▸ **Records to process**:

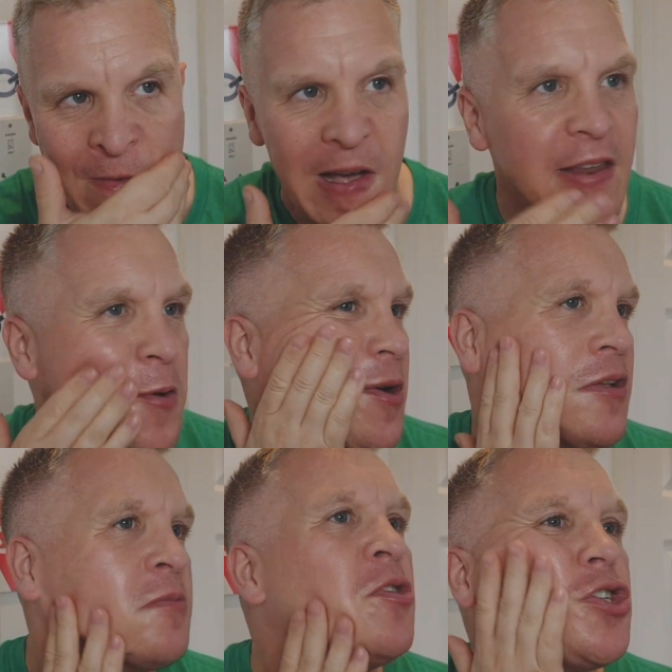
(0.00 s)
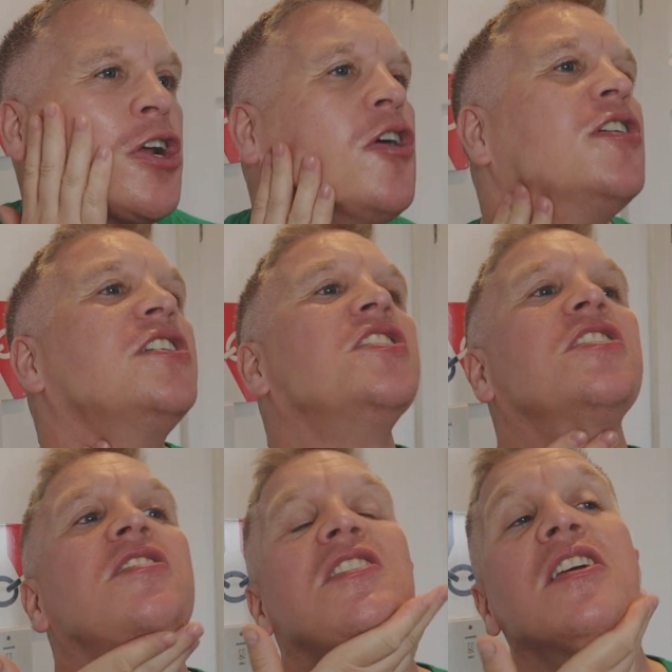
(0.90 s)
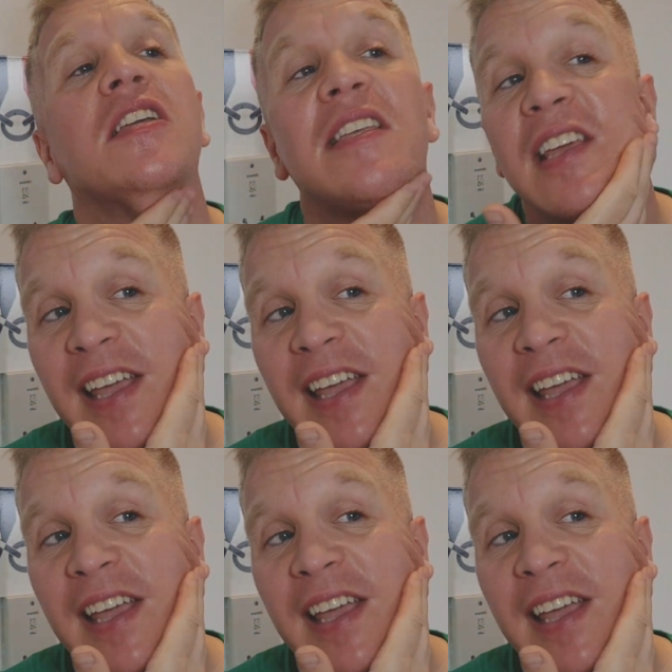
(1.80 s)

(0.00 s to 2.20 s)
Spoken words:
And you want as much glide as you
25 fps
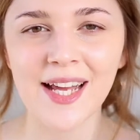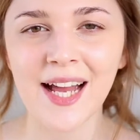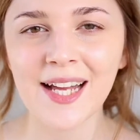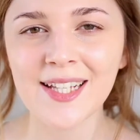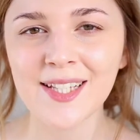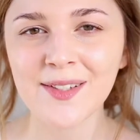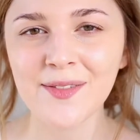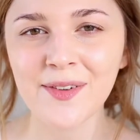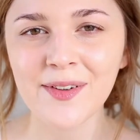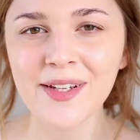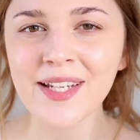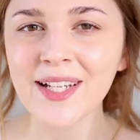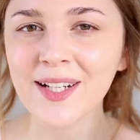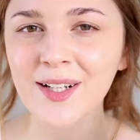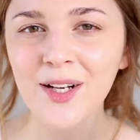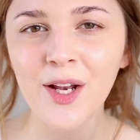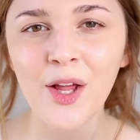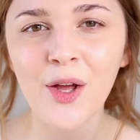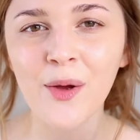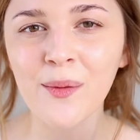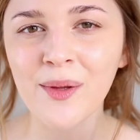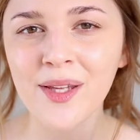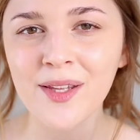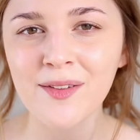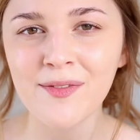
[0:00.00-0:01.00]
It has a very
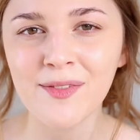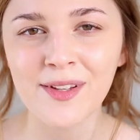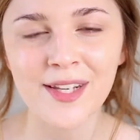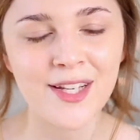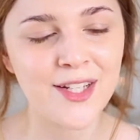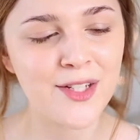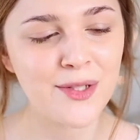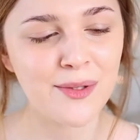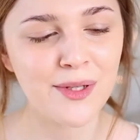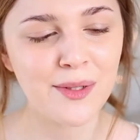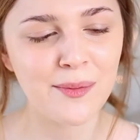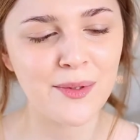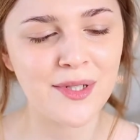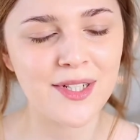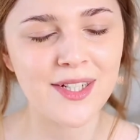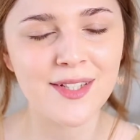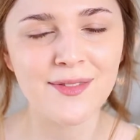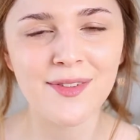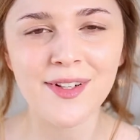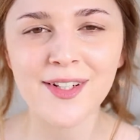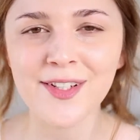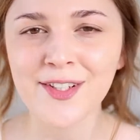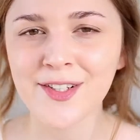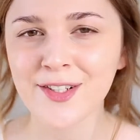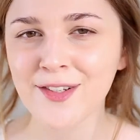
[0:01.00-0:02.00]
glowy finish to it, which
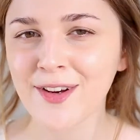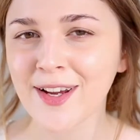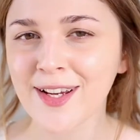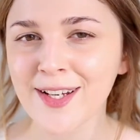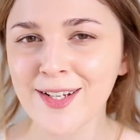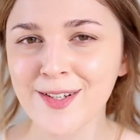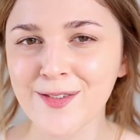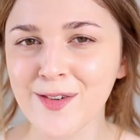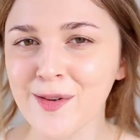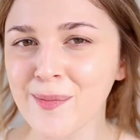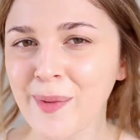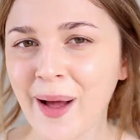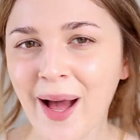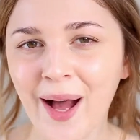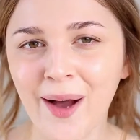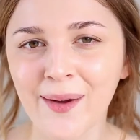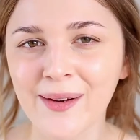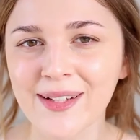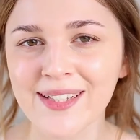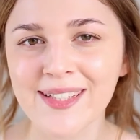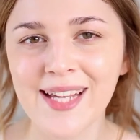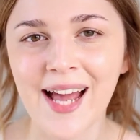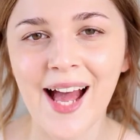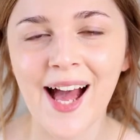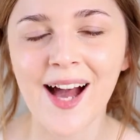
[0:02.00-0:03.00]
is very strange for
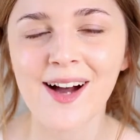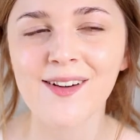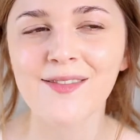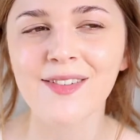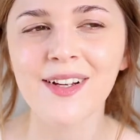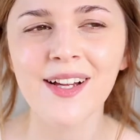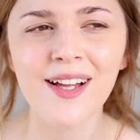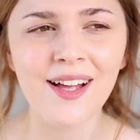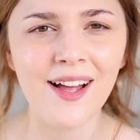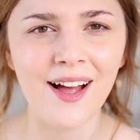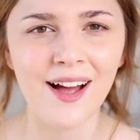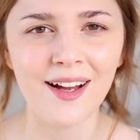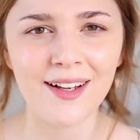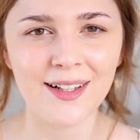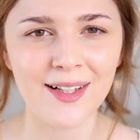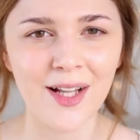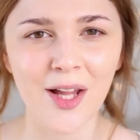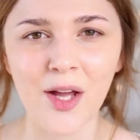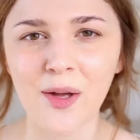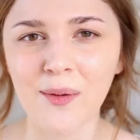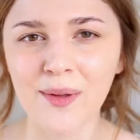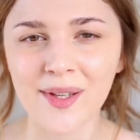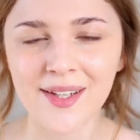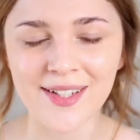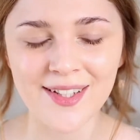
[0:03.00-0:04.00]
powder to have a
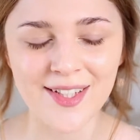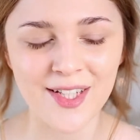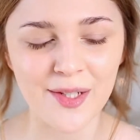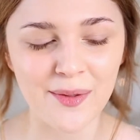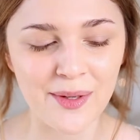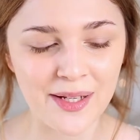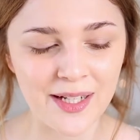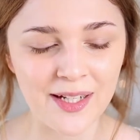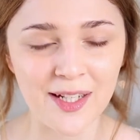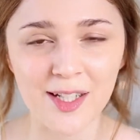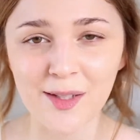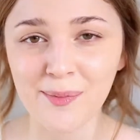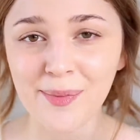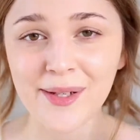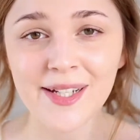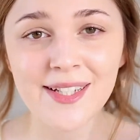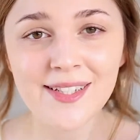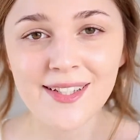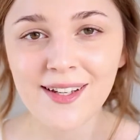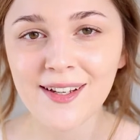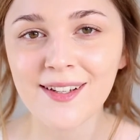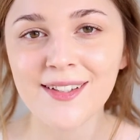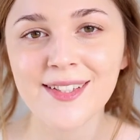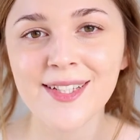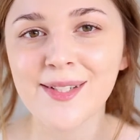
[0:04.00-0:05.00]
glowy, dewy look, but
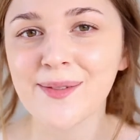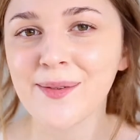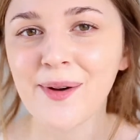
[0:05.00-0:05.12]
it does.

▸ **Work to complete**: Without the pictures, copy out each entry exactly as it stands.

▸ **Answer to this task**:
(0.00 s)
(0.90 s)
(1.80 s)

(0.00 s to 2.20 s)
Spoken words:
And you want as much glide as you
25 fps
[0:00.00-0:01.00]
It has a very
[0:01.00-0:02.00]
glowy finish to it, which
[0:02.00-0:03.00]
is very strange for
[0:03.00-0:04.00]
powder to have a
[0:04.00-0:05.00]
glowy, dewy look, but
[0:05.00-0:05.12]
it does.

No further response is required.